Many of the MDS consultants have already put such plans in place. Call your Nurse to find out if this is an option for you.
If I have blood cancer, am I more at risk?
For many people, their body will be able to fight off coronavirus like other viruses and colds. However, coronavirus can have more serious effects on anyone who has a long-term health condition or a weakened immune system, including some people with cancer. This includes:
- People having chemotherapy, or who’ve had chemotherapy in the last 3 months.
- People having immunotherapy or other antibody treatments for cancer.
- People having targeted cancer treatments that can affect the immune system, such as protein kinase inhibitors.
- People who’ve had a bone marrow or stem cell transplant in the last 6 months, or who are still taking immunosuppression drugs.
- People with some types of blood cancer which affect the immune system, such as MDS, chronic leukaemia, lymphoma or myeloma, even if no treatment is being given.
If I look after or spend time with someone with blood cancer, is there anything else I should do?
To protect yourself and the person with blood cancer, follow the guidance on social distancing described above to reduce your risk of catching coronavirus. Stay at home. More advice here
Part 3. Implications for our MDS UK local patient group meetings
MDS UK has taken the decision to postpone all of their local patient groups – as a precaution.
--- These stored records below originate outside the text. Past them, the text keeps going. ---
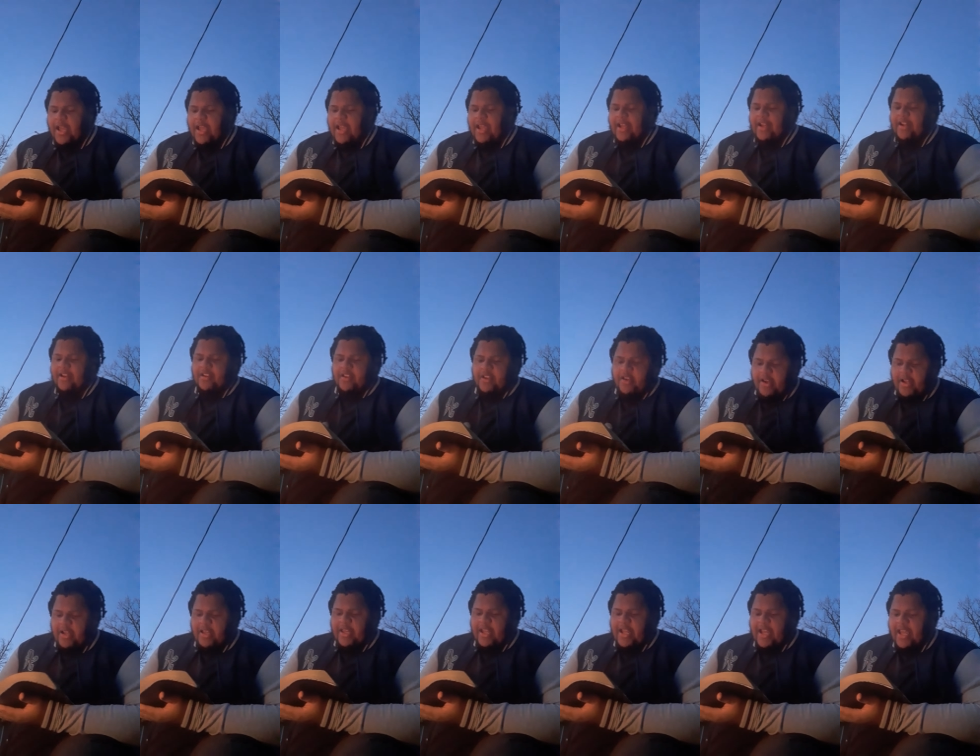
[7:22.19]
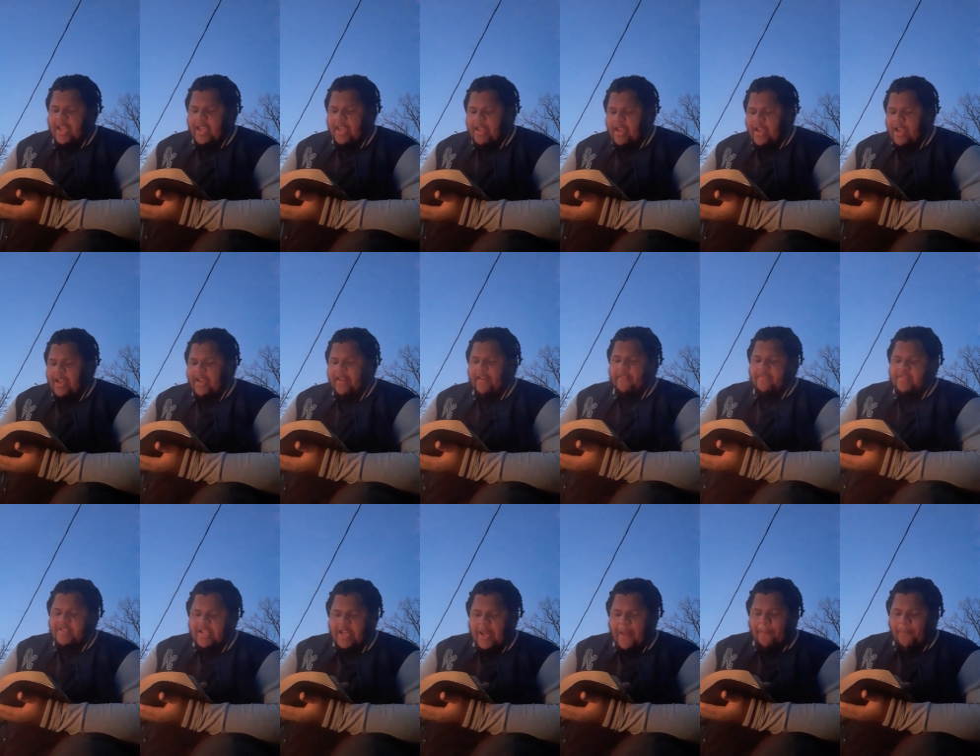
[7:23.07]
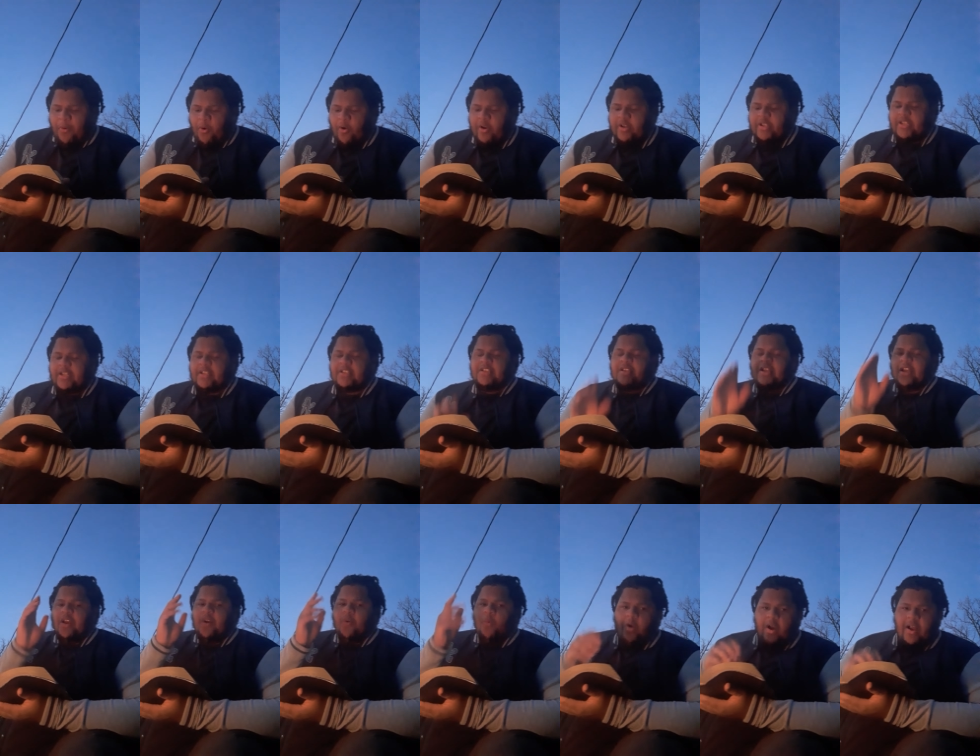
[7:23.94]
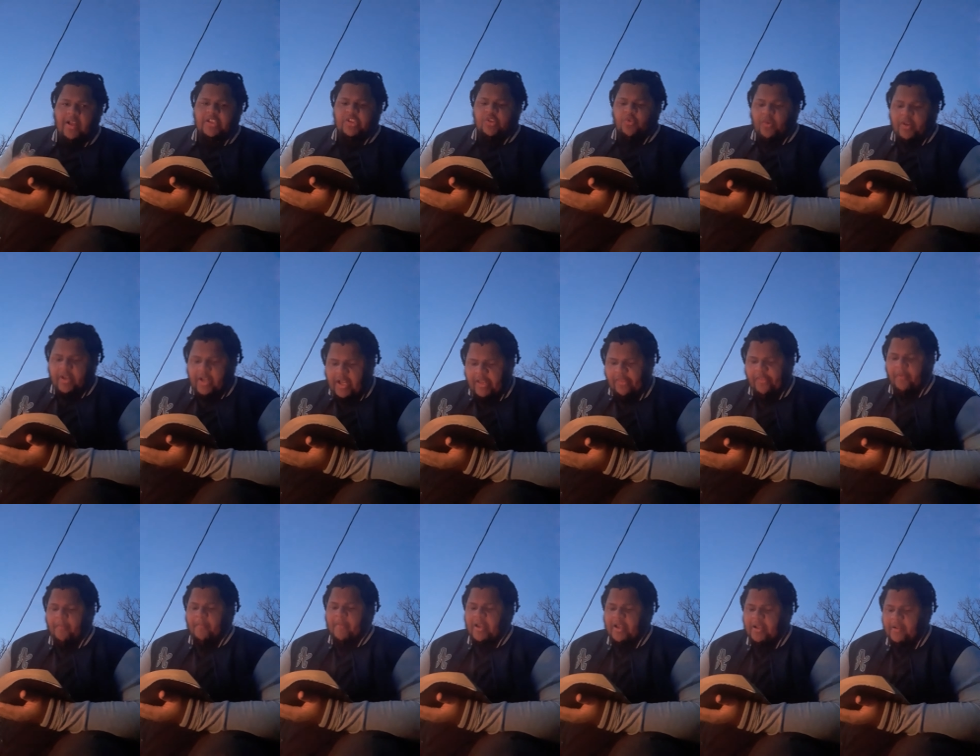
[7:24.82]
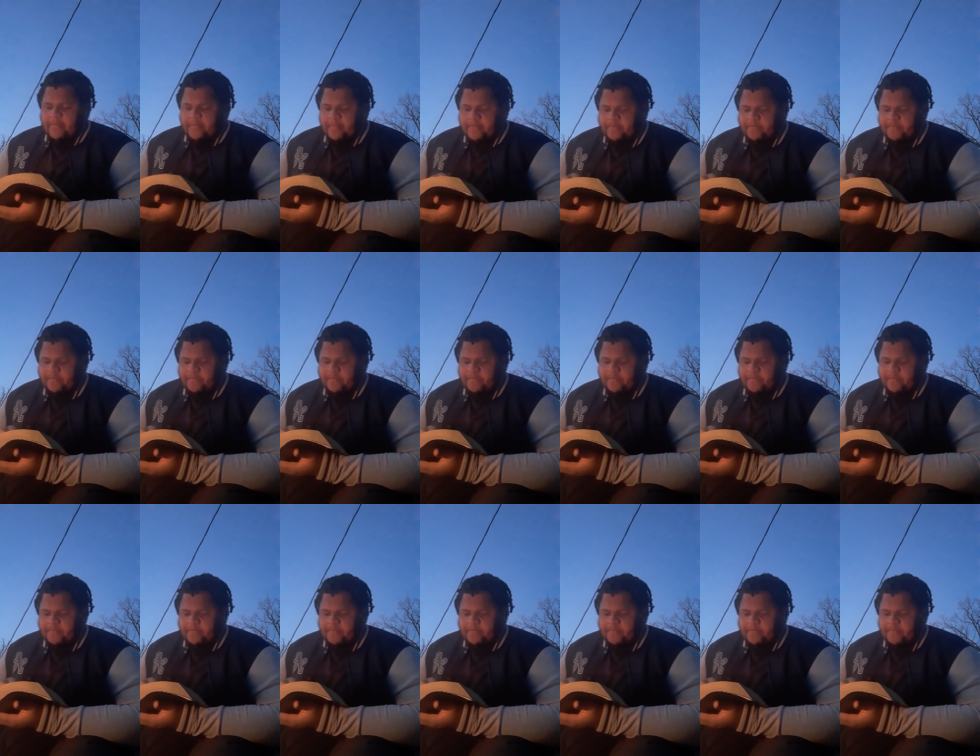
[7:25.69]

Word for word: and a good day, and of sending portions one to another, man.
This is following the advice of our clinical team and some of the hospitals where our groups are due to meet.
We are sorry for the disruption this will no doubt cause – but we would rather be safe than sorry.
The sooner everyone acts to curb the potential spread of the virus, the quicker the epidemic will slow down.
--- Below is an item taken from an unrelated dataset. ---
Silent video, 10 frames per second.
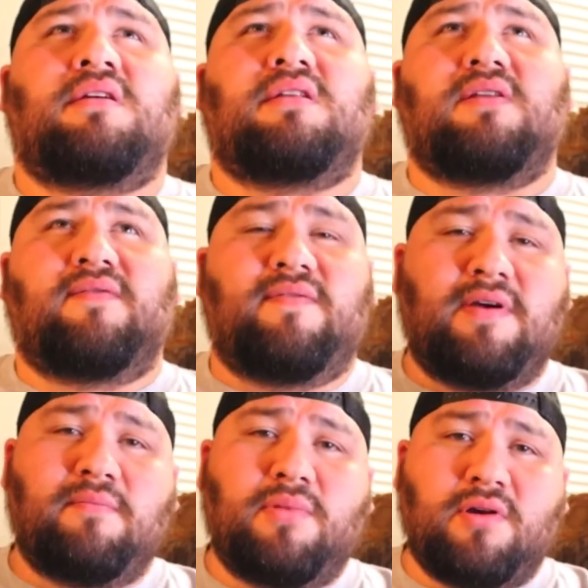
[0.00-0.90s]

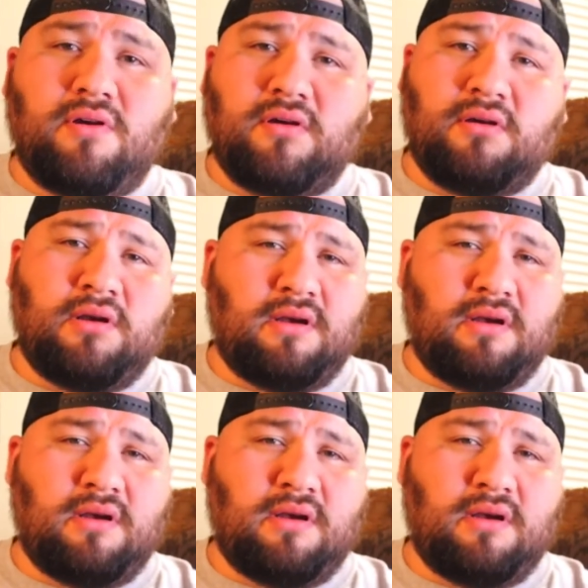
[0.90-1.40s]
November,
We also do not want our patients to feel they are missing out on a meeting – because they are being cautious.
The local group coordinators have been informed and notifications are going out to all our members by email and letters.
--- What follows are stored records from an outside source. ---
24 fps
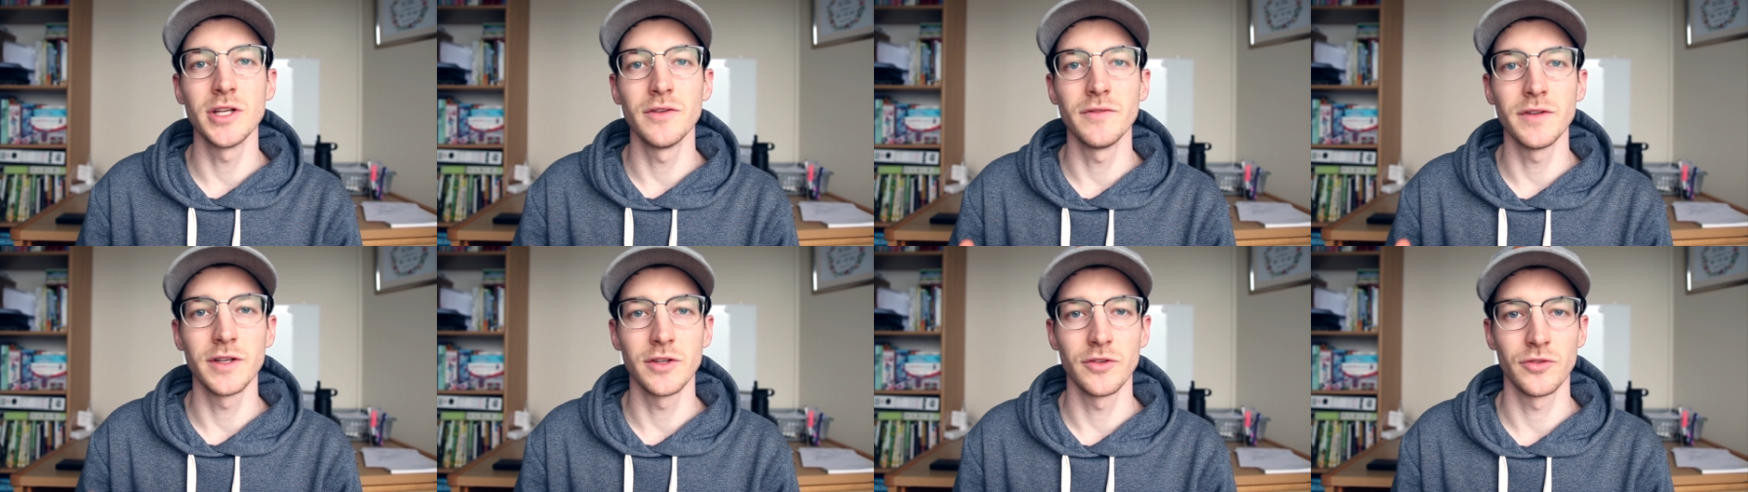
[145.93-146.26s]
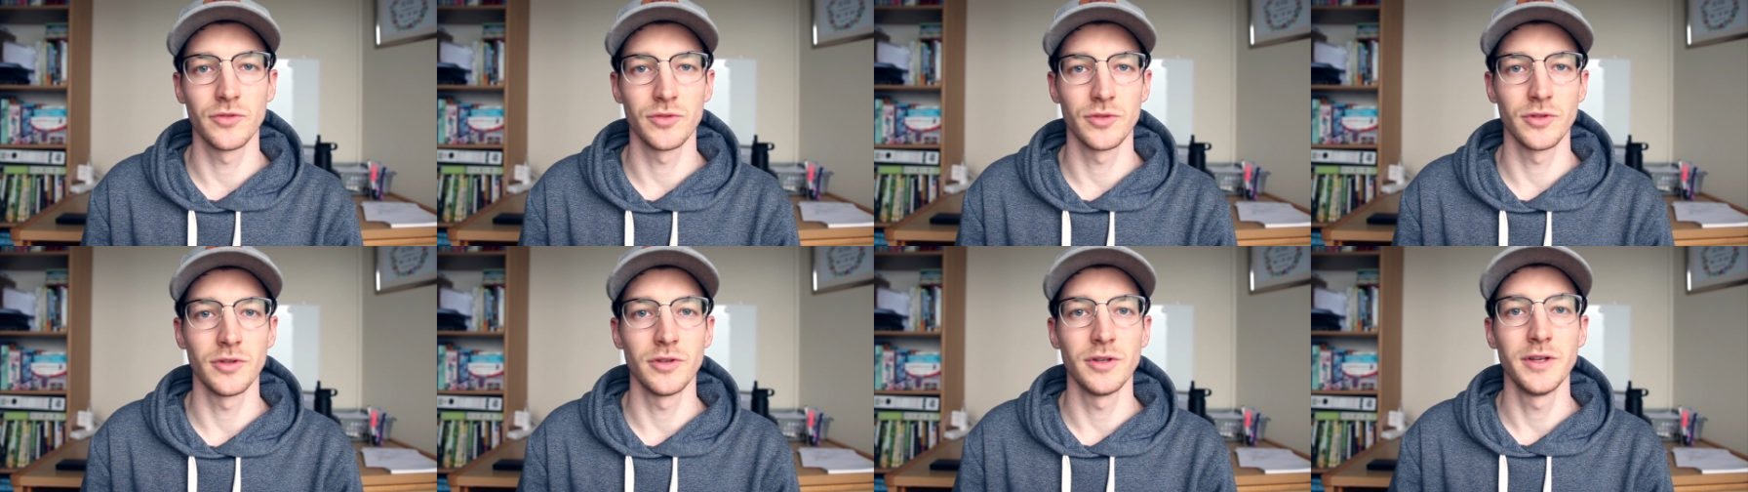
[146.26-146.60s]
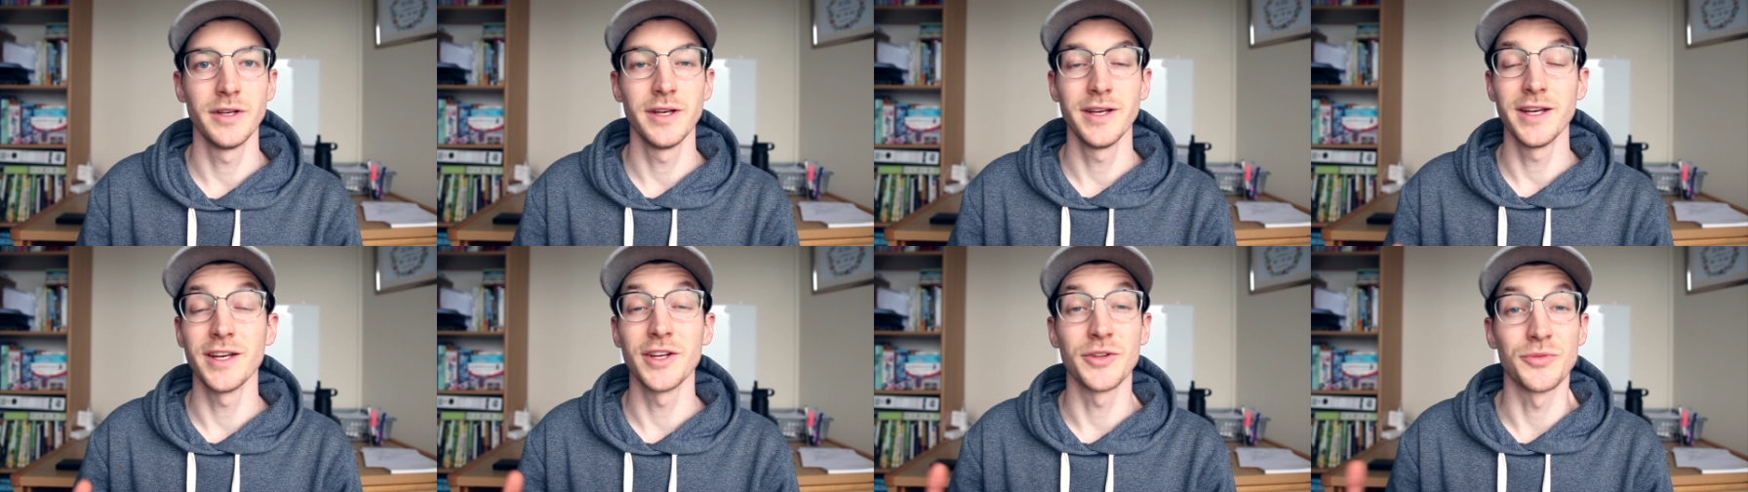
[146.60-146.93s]
of Israel
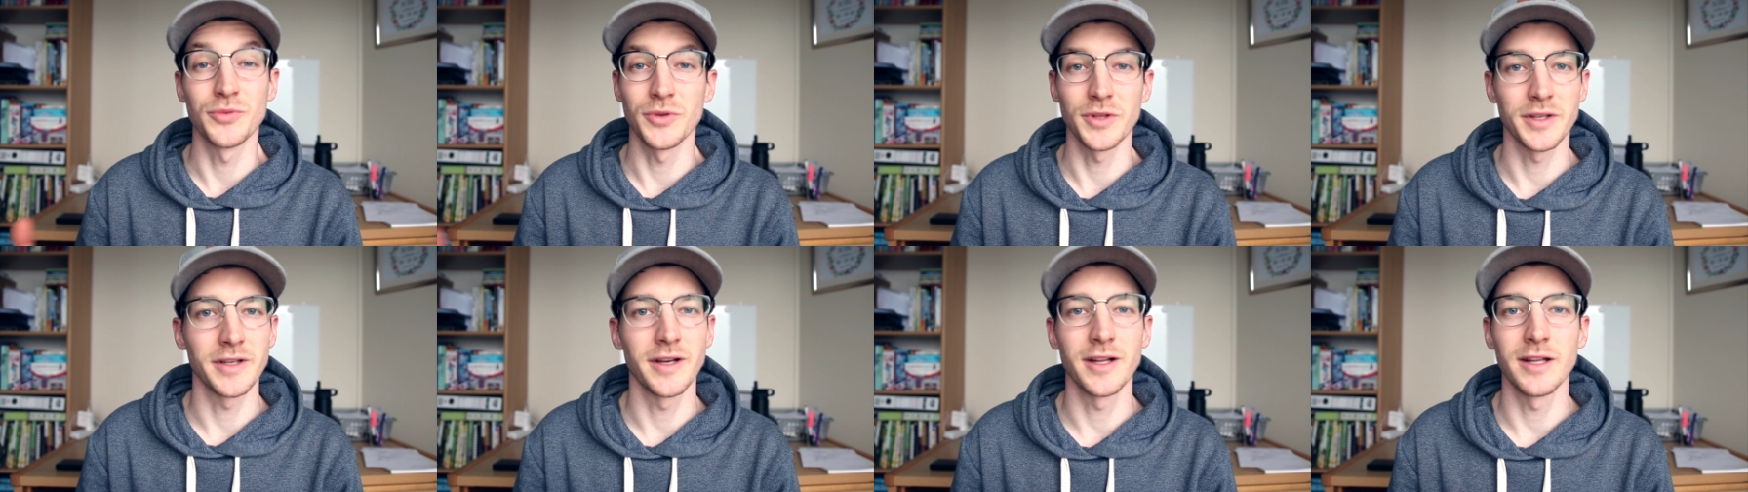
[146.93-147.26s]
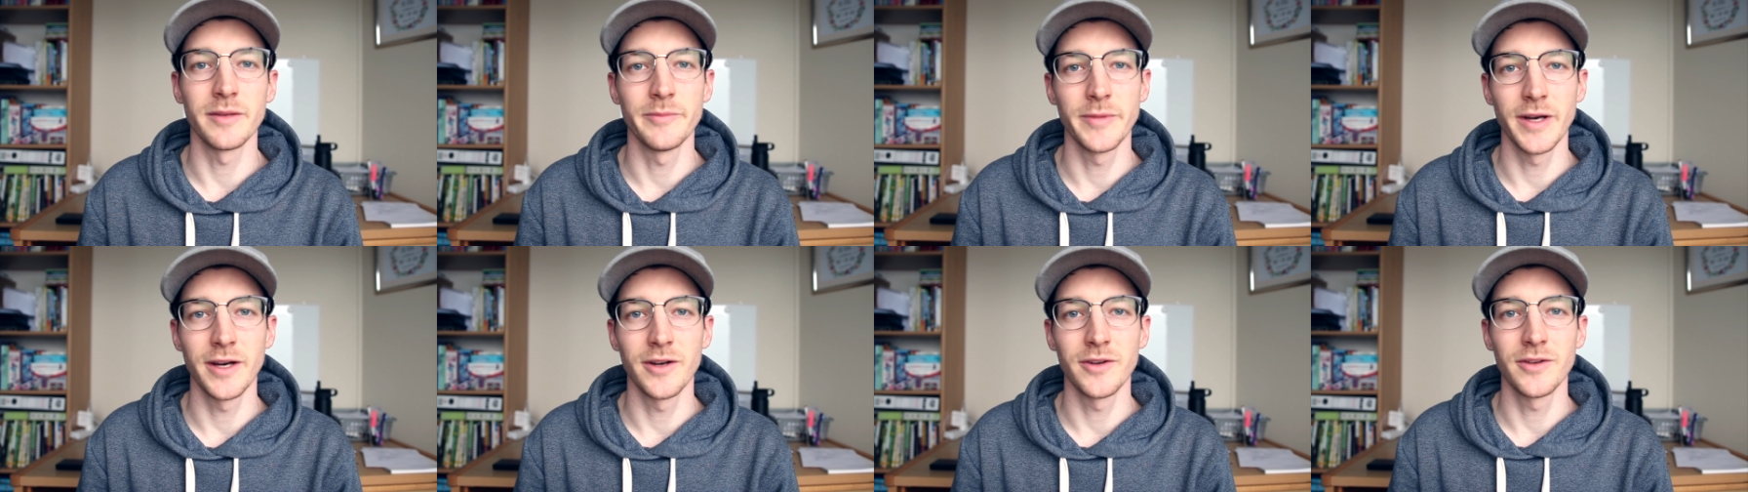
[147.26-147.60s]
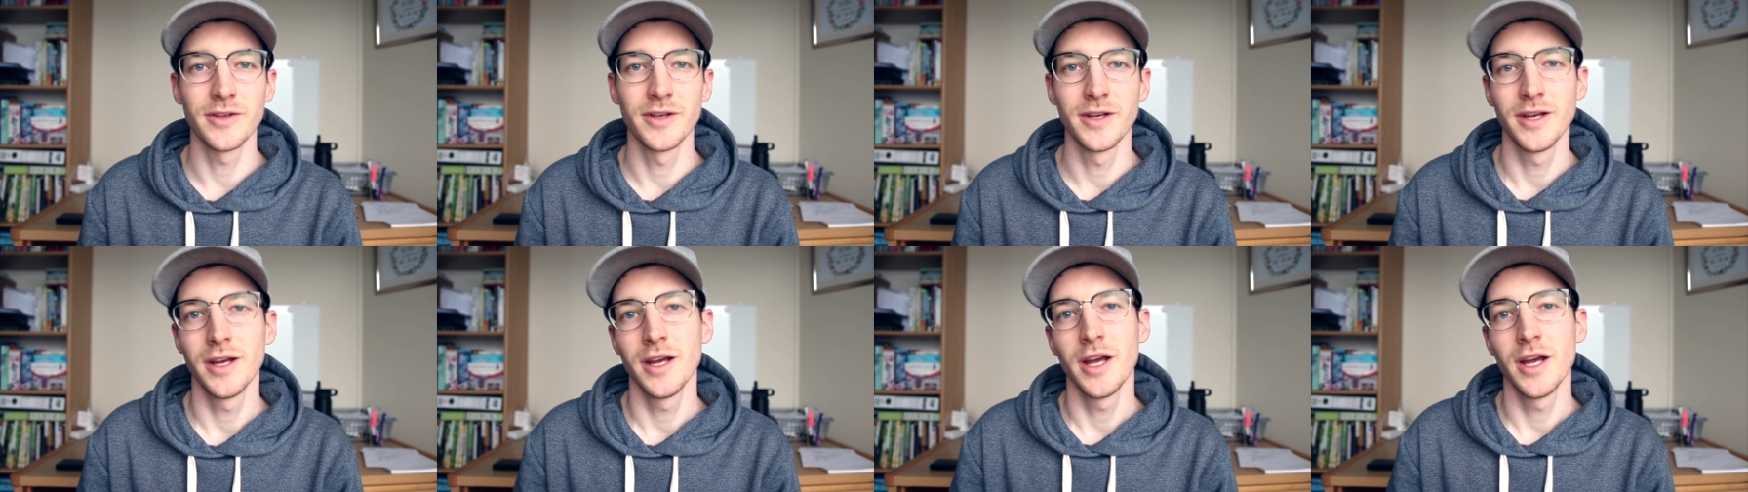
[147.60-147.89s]
is really all about,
Thank you for your cooperation and understanding.
We will monitor the situation and update everyone as news and advice progresses.
Please keep checking our website.
Part 4. Travel advice about coronavirus
Upcoming travel plans
The Foreign & Commonwealth Office (FCO) now advises British people against all non-essential travel worldwide. This advice takes effect immediately and applies initially for a period of 30 days.
The COVID-19 pandemic has led to unprecedented international border closures and other restrictions. All countries may restrict travel without notice.
If you now need to change or cancel your travel plans, follow these steps:
- contact your airline, travel company, cruise line or other transport and accommodation providers
- get in touch with your insurance provider
- continue to follow the NHS coronavirus guidance
The FCO was already advising against all but essential travel or all travel to some areas or countries due to risks that do not relate to COVID-19. This advice remains in place. Check FCO travel advice pages for the latest information.
Symptoms of coronavirus
The symptoms of coronavirus are:
- a cough
- a high temperature
- shortness of breath
These are also symptoms of other common conditions such as a regular cold, virus or flu. Having these symptoms does not necessarily mean you have coronavirus.
But if you are worried, you can call 111 or use 111 online to check your risk.
If you feel unwell
If you feel unwell, contact your healthcare team as usual.
Getting help in Scotland, Wales or Northern Ireland
- Scotland: call your GP surgery or call 111 if your surgery is not open
- Wales: call 111
- Northern Ireland: call 111
Check if you need medical help
NHS 111 has an online coronavirus service that can tell you if you need medical help and advise you what to do.
Use this service if:
- you think you might have coronavirus
- in the last 14 days you've been to a country or area with a high risk of coronavirus – see our coronavirus advice for travellers
- you've been in close contact with someone with coronavirus
Do not go to a GP surgery, pharmacy or hospital. Call 111 if you need to speak to someone.